The Malappuram District Sports Complex is located at Payyanad. A football stadium of 25,000 seating capacity, host the 2014 Federation Cup, as the MLAs in the district have been allotted fund for the stadium.

==Culture==
Payyanad village is a predominantly Muslim populated area. Hindus exist in comparatively smaller numbers. So the culture of the locality is based upon Muslim traditions. Duff Muttu, Kolkali and Aravanamuttu are common folk arts of this locality. There are many libraries attached to mosques giving a rich source of Islamic studies. Most of the books are written in Arabi-Malayalam which is a version of the Malayalam language written in Arabic script. People gather in mosques for the evening prayer and continue to sit there after the prayers discussing social and cultural issues.
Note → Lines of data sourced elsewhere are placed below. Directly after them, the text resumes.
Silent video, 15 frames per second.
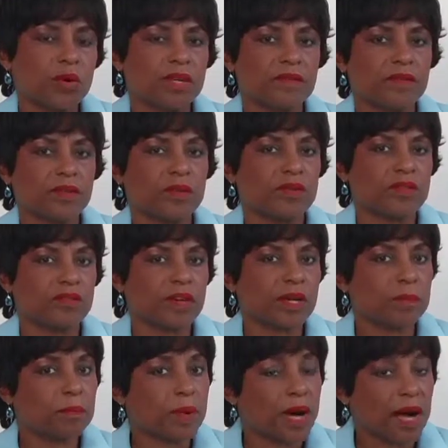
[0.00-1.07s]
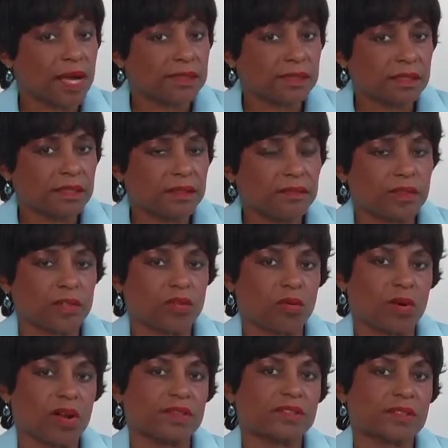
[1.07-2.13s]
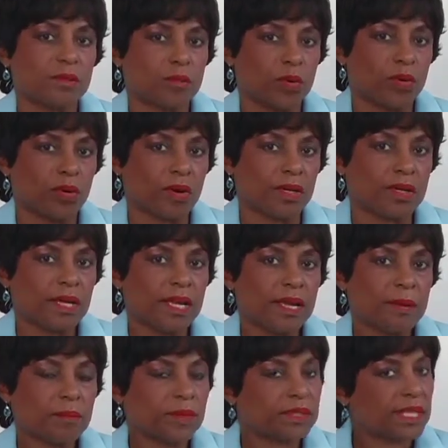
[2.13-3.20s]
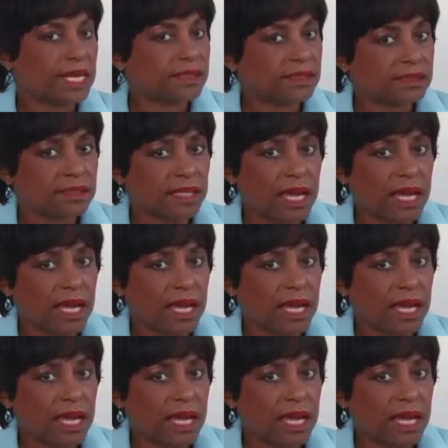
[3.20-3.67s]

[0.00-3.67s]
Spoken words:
point of view is very positive across the board. But that does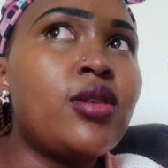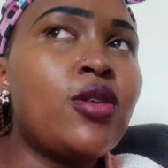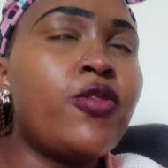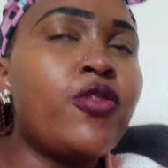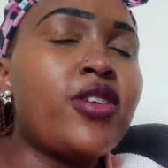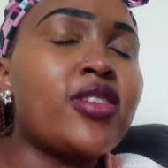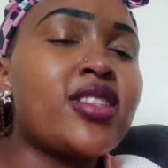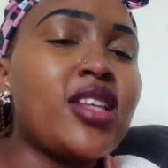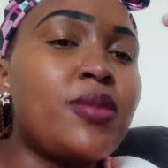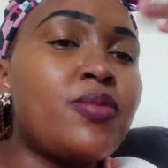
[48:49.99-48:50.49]

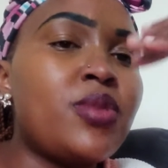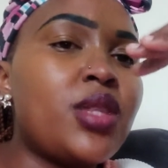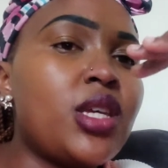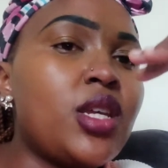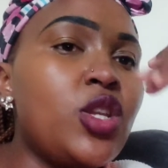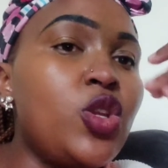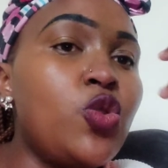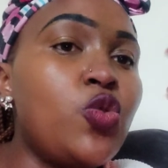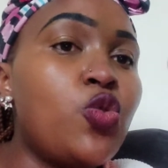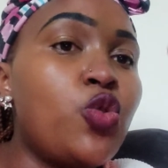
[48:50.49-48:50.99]
over
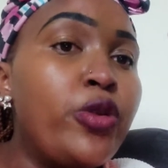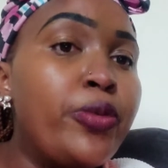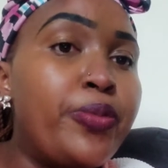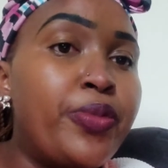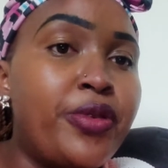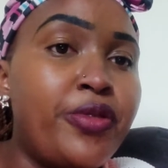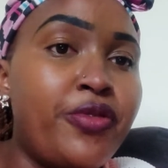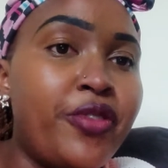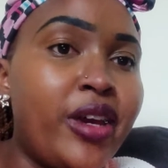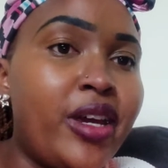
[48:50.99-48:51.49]
something you could
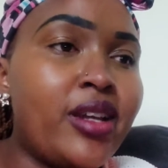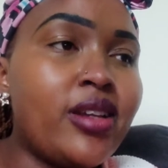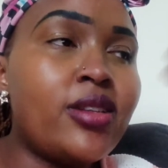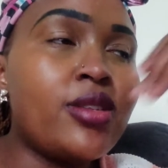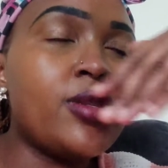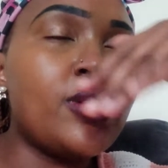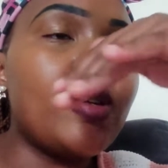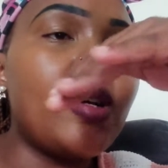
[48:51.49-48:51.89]
prevent.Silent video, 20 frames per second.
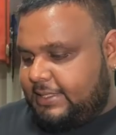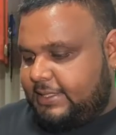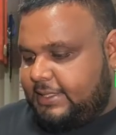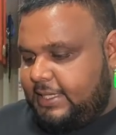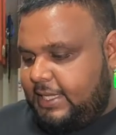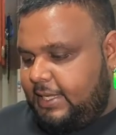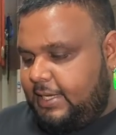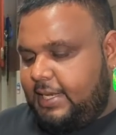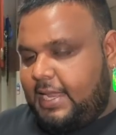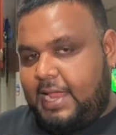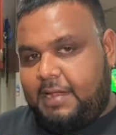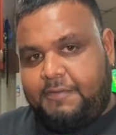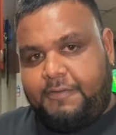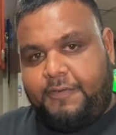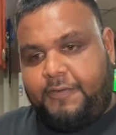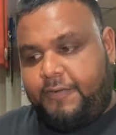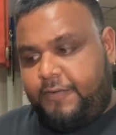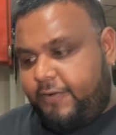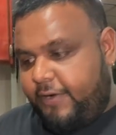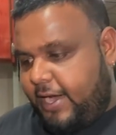skin, that
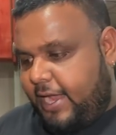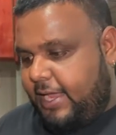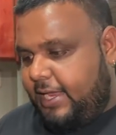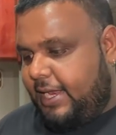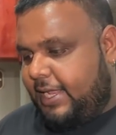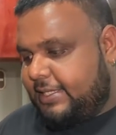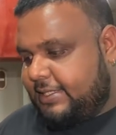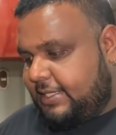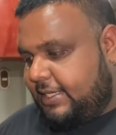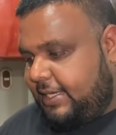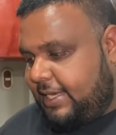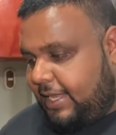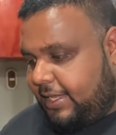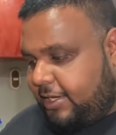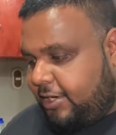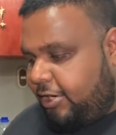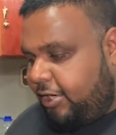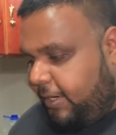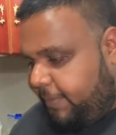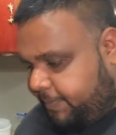fry, that skin, that
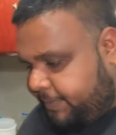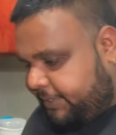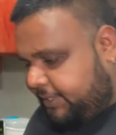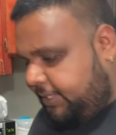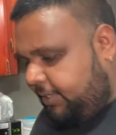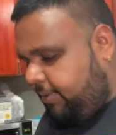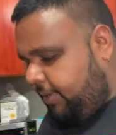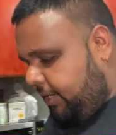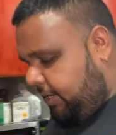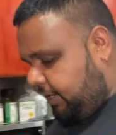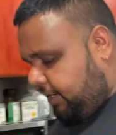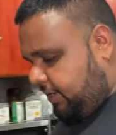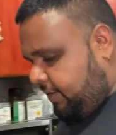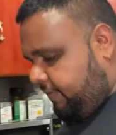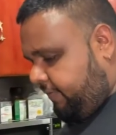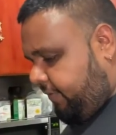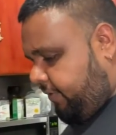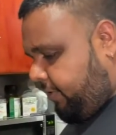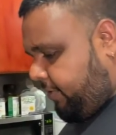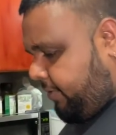crispy what you're
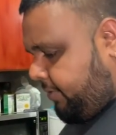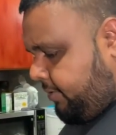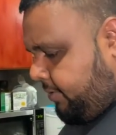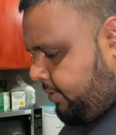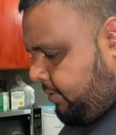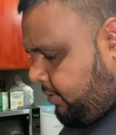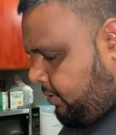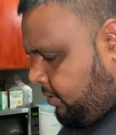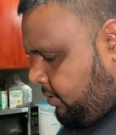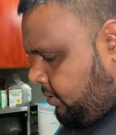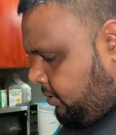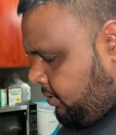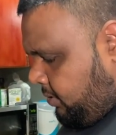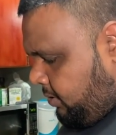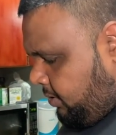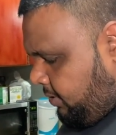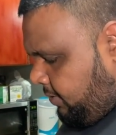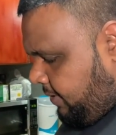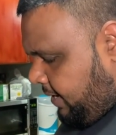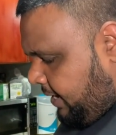looking for.
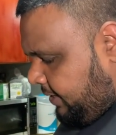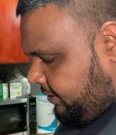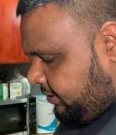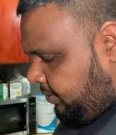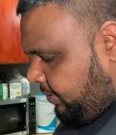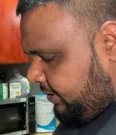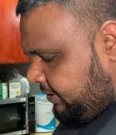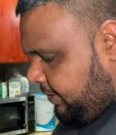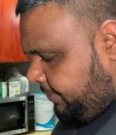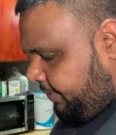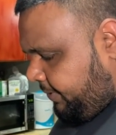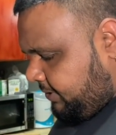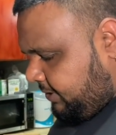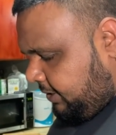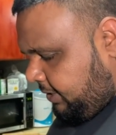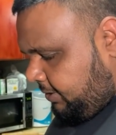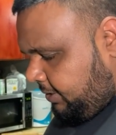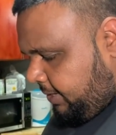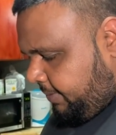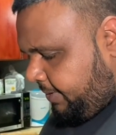Right, so once you put
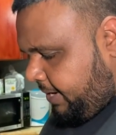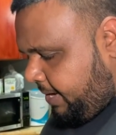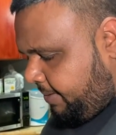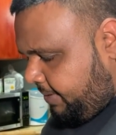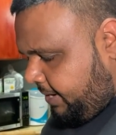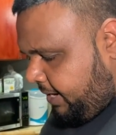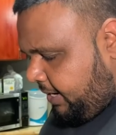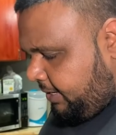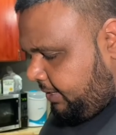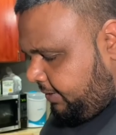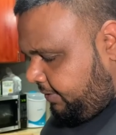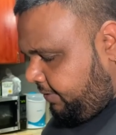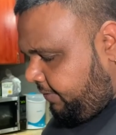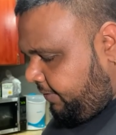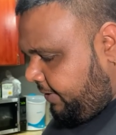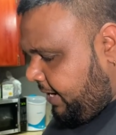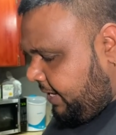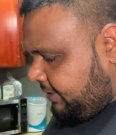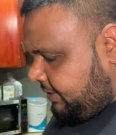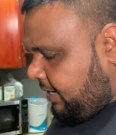it, you have that on it, you
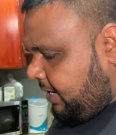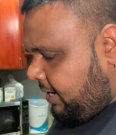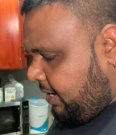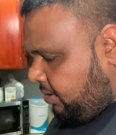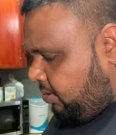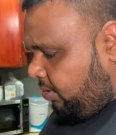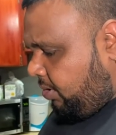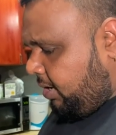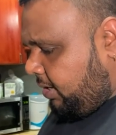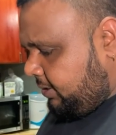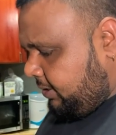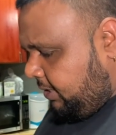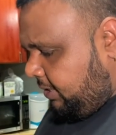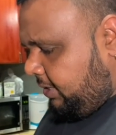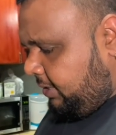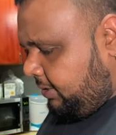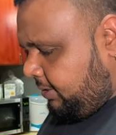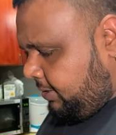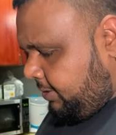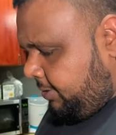realize it kind of cook
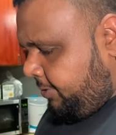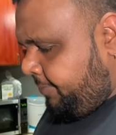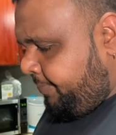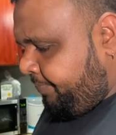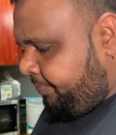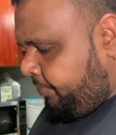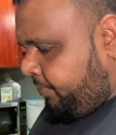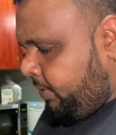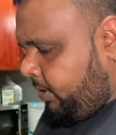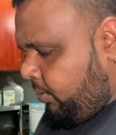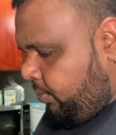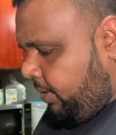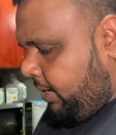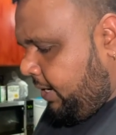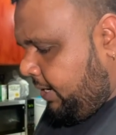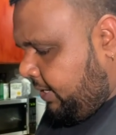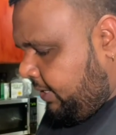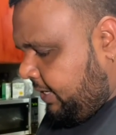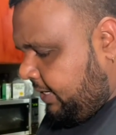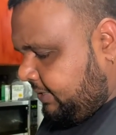underneath, you
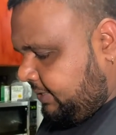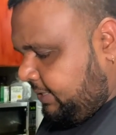get it thatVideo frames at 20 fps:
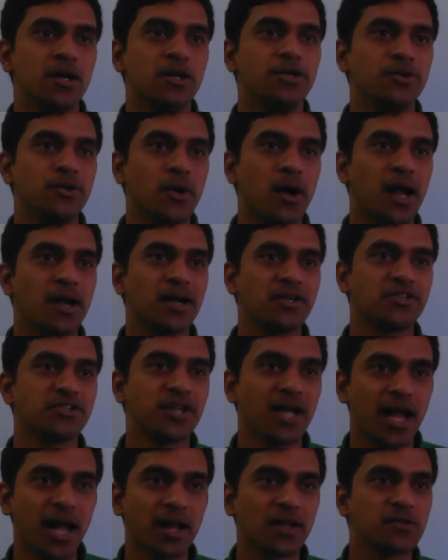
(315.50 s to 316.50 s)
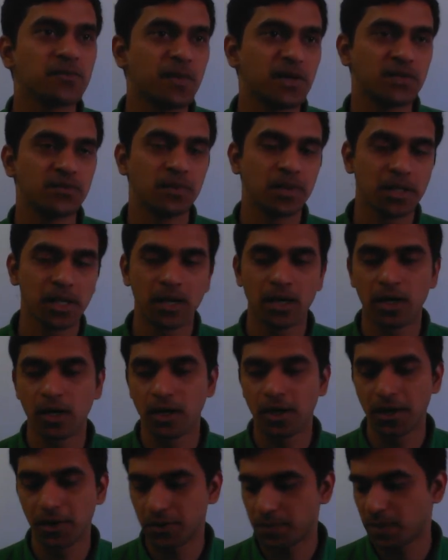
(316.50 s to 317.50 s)
to understand
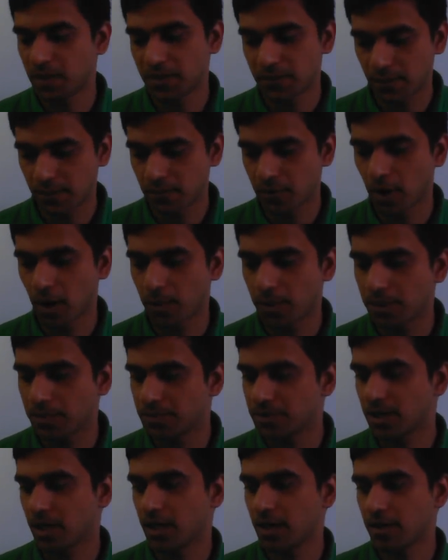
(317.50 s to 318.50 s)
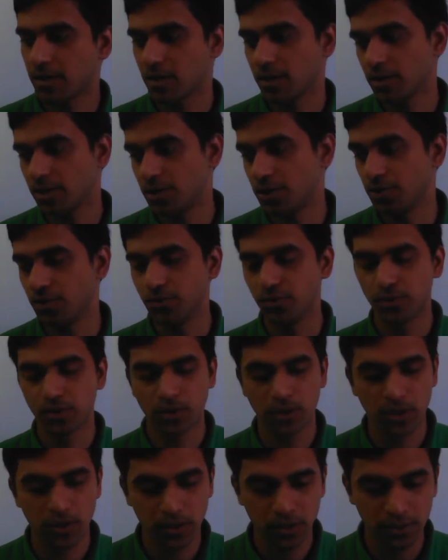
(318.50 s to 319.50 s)
specific problems and
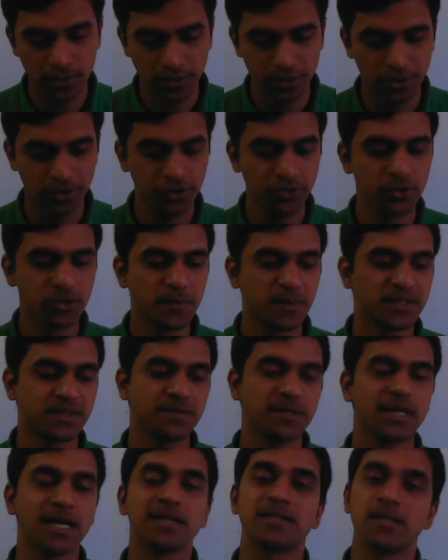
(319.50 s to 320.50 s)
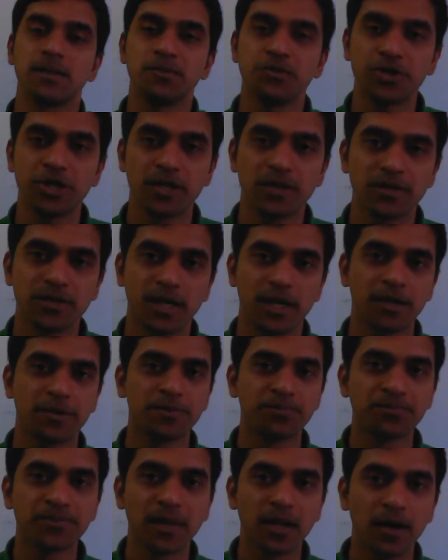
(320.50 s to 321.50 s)
to do specific assumptions and
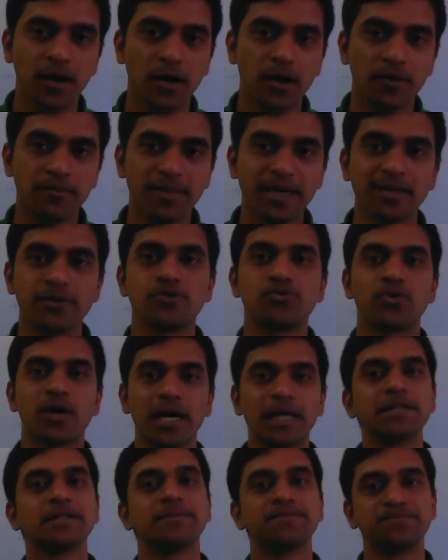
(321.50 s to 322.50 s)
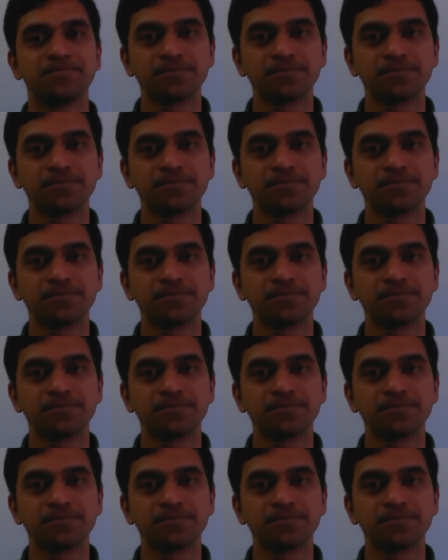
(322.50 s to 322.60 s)
make it right.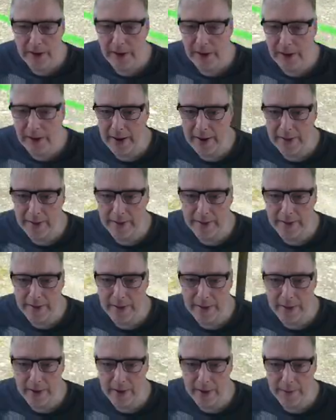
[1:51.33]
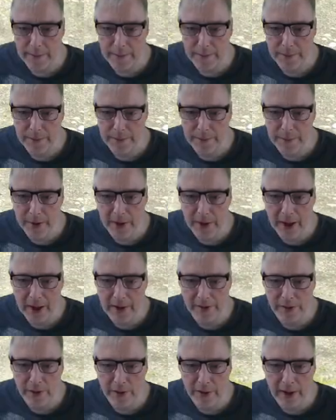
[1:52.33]
and but it
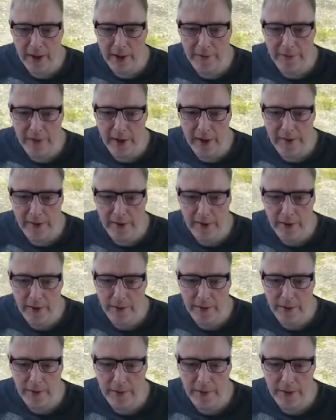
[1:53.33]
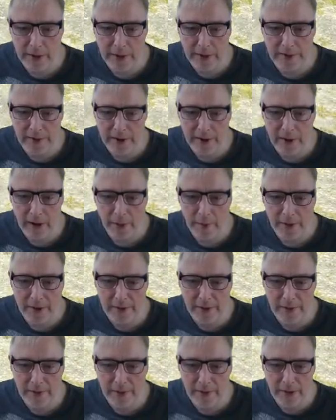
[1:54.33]
has got that heavy hitting gun, and its armour,
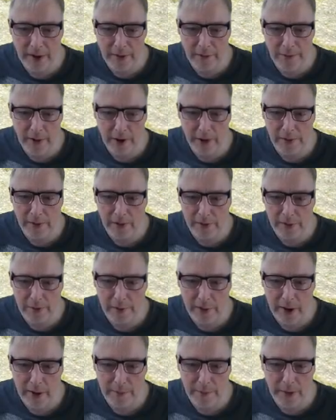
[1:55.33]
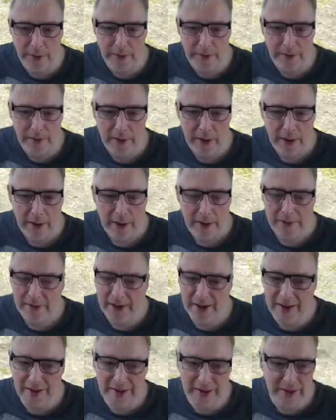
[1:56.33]
if you tier 5's not so bad, but
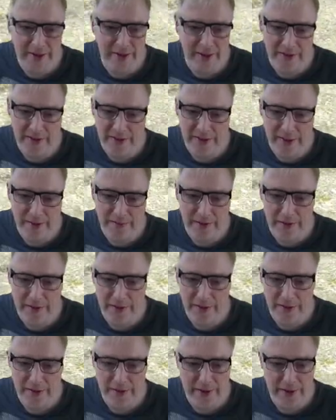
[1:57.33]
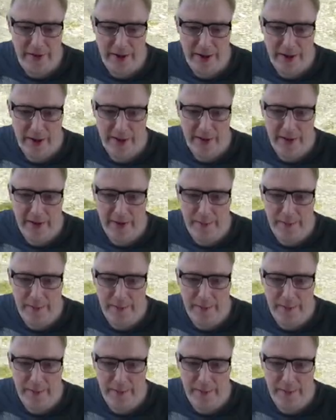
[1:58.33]
tier 6 and 7s, they can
Business and family issues are also sorted out during these evening meetings. The Hindu minority of this area keeps their rich traditions by celebrating various festivals in their temples. Hindu rituals are done here with a regular devotion like other parts of Kerala.

==Transportation==
Payyanad village connects to other parts of India through Manjeri town. National highway No.66 passes through Parappanangadi and the northern stretch connects to Goa and Mumbai. The southern stretch connects to Cochin and Trivandrum. National Highway No.966 connects to Palakkad and Coimbatore. The nearest airport is at Kozhikode. The nearest major railway station is at Tirur.

==Location==
The site is 5 km far from Manjeri town centre, 13 km from Malappuram, the district HQ and 9 km from Pandikkad. The People of Malappuram, who are very famous for their craziness towards football, are awaiting eagerly to host a National level football championship. The Malappuram District Football Academy is also planned at Payyanad.